Biopharma Mergers: What the FTC’s New Guidelines Could Mean for the Industry

Last month, the U.S. Federal Trade Commission took a bold step in their efforts to regulate the biopharmaceutical industry, introducing new draft merger guidelines. The move was seen as a way to strengthen the regulations of potential corporate takeovers and ensure the sector is not subject to unscrupulous activities. This action was seen as a sign that the FTC is looking to create a more competitive environment within the biopharmaceutical sector.

The Federal Trade Commission (FTC) is shifting the focus of its mission with the introduction of thirteen new guidelines, which have the potential to shape the competitive strategies of biotechnology and drug development labs. This is a break from the agency’s traditional approach of safeguarding only direct competition, and gives the FTC the opportunity to examine market concentration, negotiations and displacements. With the new guidelines in place, many biotech firms are forced to consider their own mergers in a different light.

The draft guidelines issued by the FTC have created a stir in the biotechnology, pharmaceutical and medical technology sectors, as they put a damper on mergers which had previously enabled larger entities to expand their portfolios. To the dismay of smaller entities operating within these industries, the guidelines threaten to make resources and exits much more difficult to obtain.

Drug development and delivery is a highly intricate and potentially hazardous venture, necessitating deals as a way to effectively handle associated risk. As such, the most recent guidelines issued by antitrust regulators have heightened the danger of transactions that could have previously been regarded as safe, such as those pertaining to complementary assets with no connection to competitors. Allen & Overy partner Noah Brumfield shared his insight on the matter in an email to BioSpace, pointing out the implications of the new guidelines.

The FTC is attempting to block Amgen’s $26.4 billion merger with Horizon Therapeutics on the grounds of potential competitive concerns. In response, Amgen has strongly rejected these claims, asserting that the two medicines treat different diseases and patient populations, thus ruling out any possibility of hindering competition in the marketplace. Nevertheless, the FTC continues to pursue legal action against the merger.

When asked about the implications of the proposed guidelines, Amgen’s press team maintained a diplomatic silence.

What Do the New FTC Draft Guidelines Entail?

The FTC appears set to take a stronger stance against anti-competitive market practices with its draft guidelines. Potential mergers will be particularly watched since they can lead to worse coordination in a concentrated market, or a reduction of potential rising competitors. As such, the FTC looks to ensure that such activities are not allowed to move forward.

The US Federal Trade Commission (FTC) has issued stern warnings against certain mergers that threaten an increase in market concentration or that could potentially entrench a dominant position. This was proven true when the FTC took legal action against IQVIA for their acquisition of Propel Media. According to their complaint, this merger would have reduced competition by combining two of the three leading providers in the healthcare advertising industry.

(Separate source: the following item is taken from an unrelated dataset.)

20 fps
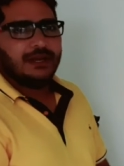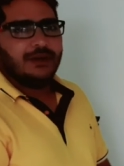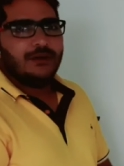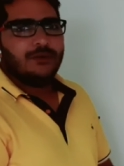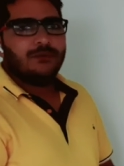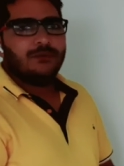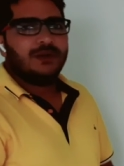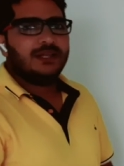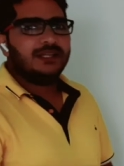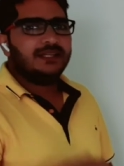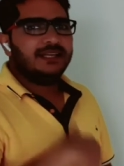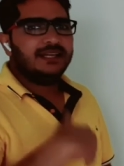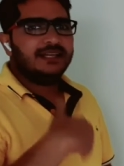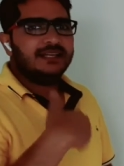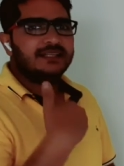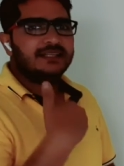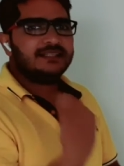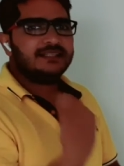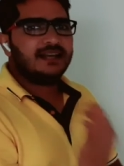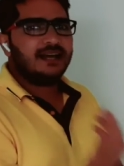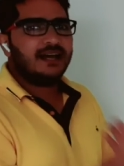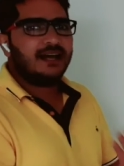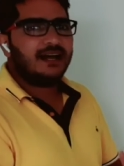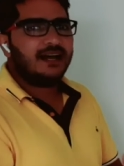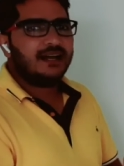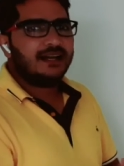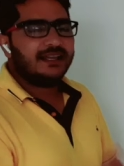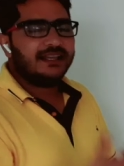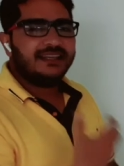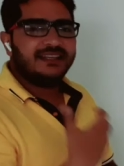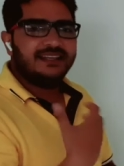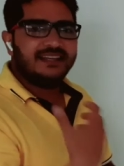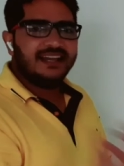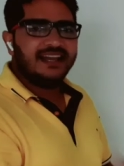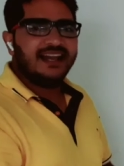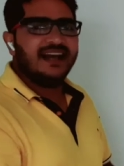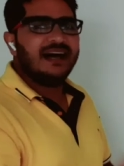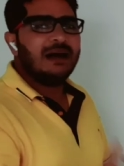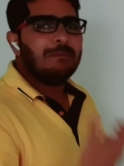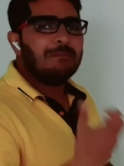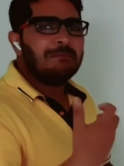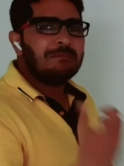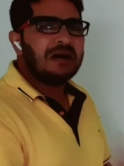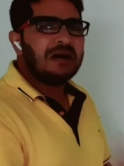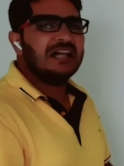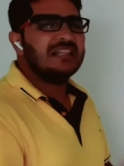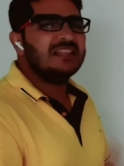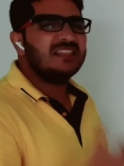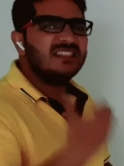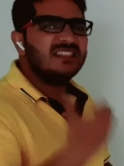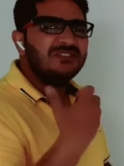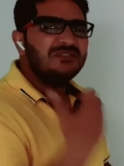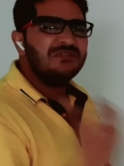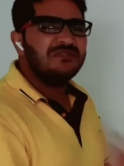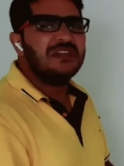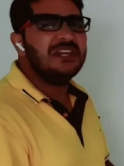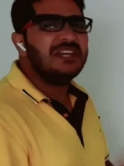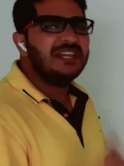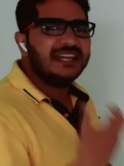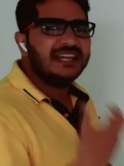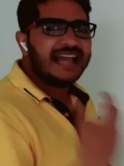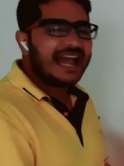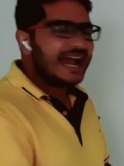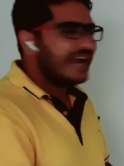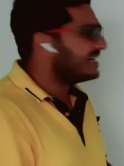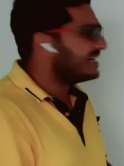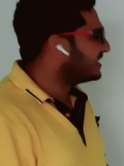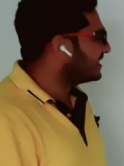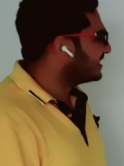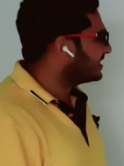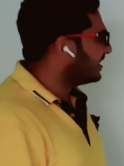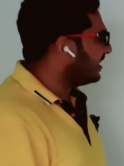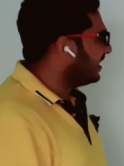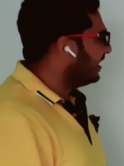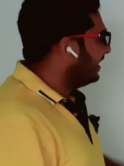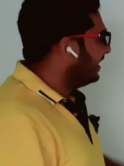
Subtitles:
When there is a year, month, week, extra,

In a stern call to arms to prevent industry consolidation, Holly Vedova, Director of FTC Bureau of Competition, spoke out against the attempted Amgen/Horizon merger. Drawing attention to the rampant consolidation throughout the pharmaceutical industry, the FTC filed a lawsuit in May to prevent the deal from going through. Through the draft released shortly after, the commission looks to set a precedent that favors competition and consumer interests over those of the industry titans.

The team of experts, led by professor Vedova, expressed alarm at the proposed deal: fearing it could prevent consumers from accessing affordable generic drugs as well as impede competition, due to Horizon’s ability to leverage bundled rebates and cross-market bundles to gain favor with insurance companies for their Tepezza (teprotumumab-trbw) and Krystexxa (pegloticase).

The FTC is stepping up their scrutiny of biopharmaceutical companies, given the proposed Amgen-Horizon and IQVIA-Propel deals and the recent Pfizer takeover of Seagen. Pfizer’s $43 billion purchase of the cancer-focused biotechnology company could draw further attention from the agency as it looks to solidify its guidelines.

In March, Pfizer informed the Securities and Exchange Commission (SEC) of its intent to acquire Amgen. However, news of Amgen’s Horizon delay caused Pfizer to withdraw their paperwork and refile it in June. With worries of competition and drug pricing, the Federal Trade Commission (FTC) asked for additional information on the merger. When contacted by BioSpace for comment, a Pfizer representative declined to provide further remarks.

Despite Congress’ intent for the Federal Trade Commission (FTC) to remain a bipartisan agency, the Commission currently consists of only three Democratic members, thus giving rise to industry speculation that the recently released guidelines on corporate disclosure practices will likely be implemented as-is. According to Wesley Brumfield, shareholder activist and managing director of global engagement at Trinity Capital, this approach is “expansive,” as there is “no other voice in the room arguing for modifications or limits”.

The proposed new deals may take a long time to come to fruition – and the new guidelines come with an increased burden of responsibility on the parties involved. As attorney Thomas Brumfield explains, this open-ended approach means no issue is too remote to be examined and investigated, so buyers and sellers should be prepared.